In the future, when consumers see a weight-loss advertisement showing photos of dramatic changes, the disclaimer will have to say more than simply "actual results may vary." That's one of the issues addressed in the Federal Trade Commission's proposed revisions to the Guides Concerning the Use of Endorsements and Testimonials in Advertising, a document that spells out what information advertisers must include in ads relying on endorsements and testimonials.

According the FTC, "The proposed revisions state that testimonials that do not describe typical consumer experiences should be accompanied by clear and conspicuous disclosure of the results consumers can generally expect to achieve."

"In these situations, such as with before-and-after pictures of dramatic weight loss, the disclaimer 'results may vary' or 'results not typical' is not going to fly anymore," said, Marc Ullman of Ullman, Shapiro & Ullman, a New York firm specializing in food and drug law. "You'll need to go beyond that, with a disclosure more along the lines of '90 percent of product users lose between five and 10 pounds in four months,' which is dramatically different."

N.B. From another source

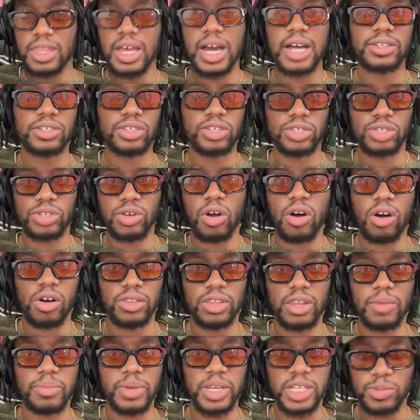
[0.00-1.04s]
not just
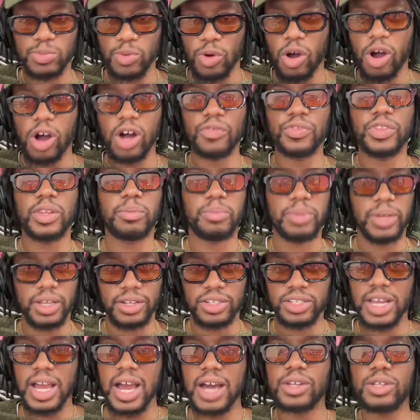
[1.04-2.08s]
on the pitch, but off the pitch?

Though the primary offenders in the past have been companies selling weight loss, hair regrowth, and similar products, any performance claim backed by specific testimonials would be subject to the new, more restrictive endorsement guidelines.

The proposed changes also address the issue of endorser liability and material relationships between endorsers and product companies, and Ullman said these changes are generally positive for the industry. "What FTC is doing is clarifying principles that have developed in the past decade in case law, and putting that information in the guides so that advertisers don't have to track down specific results in FTC litigation," Ullman said. "Beginning with the Steve Garvey case, there has been a trend to impose liability on endorsers when the commission believed endorsers had to know their claims were false."

Former baseball player Garvey appeared in infomercials for the products Fat Trapper and Exercise in a Bottle. Though the products were pulled and the company paid FTC $10 million settlement, a district court ultimately found that Garvey did not violate federal trade regulations.

The new Guides also clarify when a company must disclose a material relationship with the endorser. "If the person providing the testimonial is the company's office manager or the owner's brother-in-law, it must be disclosed," Ullman said. FTC will be accepting public comments on the revisions through Jan. 30, 2009.